Of the initial 119 patients enrolled in the larger randomized controlled trial study, 104 had adequate clinical data for inclusion in the subgroup analysis. Of these women, 51 had evidence of failed initial treatment at follow-up visit two or three and 33 were retreated with the same medication they were initially randomized to receive, said Dr. Bunge. “These 33 women make up the cohort in this study,” she said, noting that 19 of the women had been randomized initially to metronidazole treatment and 14 to clindamycin treatment. The mean age of the predominantly nonwhite cohort was 27 years.

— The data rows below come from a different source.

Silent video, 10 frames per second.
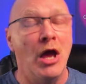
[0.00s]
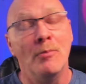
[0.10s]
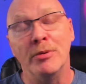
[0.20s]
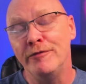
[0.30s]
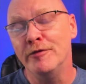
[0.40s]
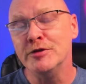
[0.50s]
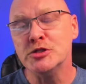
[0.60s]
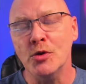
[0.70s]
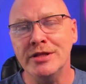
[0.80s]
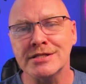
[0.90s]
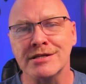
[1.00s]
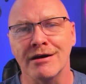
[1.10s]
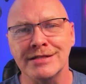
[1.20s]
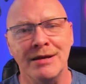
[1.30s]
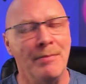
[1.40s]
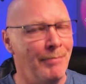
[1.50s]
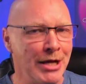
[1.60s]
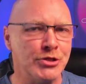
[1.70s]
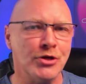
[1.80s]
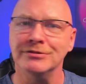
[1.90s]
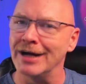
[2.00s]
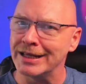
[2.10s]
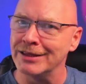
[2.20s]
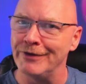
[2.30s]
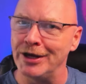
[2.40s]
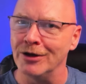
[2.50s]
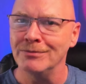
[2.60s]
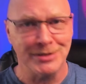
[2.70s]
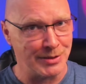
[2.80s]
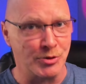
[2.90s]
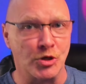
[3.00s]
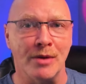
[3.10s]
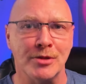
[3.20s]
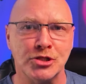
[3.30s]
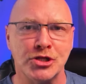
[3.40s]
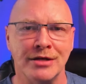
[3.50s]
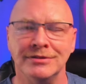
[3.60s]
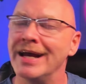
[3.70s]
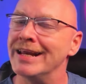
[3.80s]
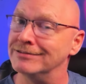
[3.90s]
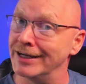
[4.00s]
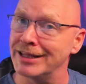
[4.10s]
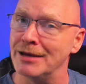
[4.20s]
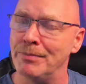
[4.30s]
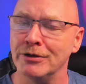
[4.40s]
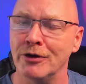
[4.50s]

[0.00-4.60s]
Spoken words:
But if you've enjoyed this content, make sure to like the video, subscribe to the channel, and click that bell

Overall, 21 of the 33 women with a single early clinical failure responded successfully to retreatment, “giving a cure rate of 64%,” Dr. Bunge reported. Retreatment resulted in 11 cures in the metronidazole arm and 10 in the clindamycin arm. There was no statistical significance in the difference between the respective cure rates of 58% and 71%, she said.

While the study was not powered to detect differences between women in whom retreatment was and was not successful, said Dr. Bunge, “there were no obvious differences between the two groups in terms of therapy, smoking, age, race, or bacterial vaginosis history.”

Of the 12 women who experienced a second treatment failure, only 2 received a third course of the same medication to which they were initially randomized and neither had clinical evidence of cure at the subsequent follow-up. The remaining 10 women with two treatment failures were retreated with a different medication, “but only 2 experienced cure at follow-up,” said Dr. Bunge. “This suggests that women who experience repetitive early treatment failures are unlikely to respond favorably to retreatment.”

The study is limited by its small size, Dr. Bunge noted. “Unfortunately, only 65% of the early treatment failures were retreated with the same medication, as had been our intention.” In addition, she said, “long-term follow-up data were not available.”

Despite the limitations, the findings do lead to the conclusion that for women who experience a single early treatment failure, “retreatment with the same medication is a reasonable approach,” said Dr. Bunge. This is important, she added, “because early treatment failure of bacterial vaginosis is a common problem, and there is [a scarcity of] data that remotely touch on the best management course.”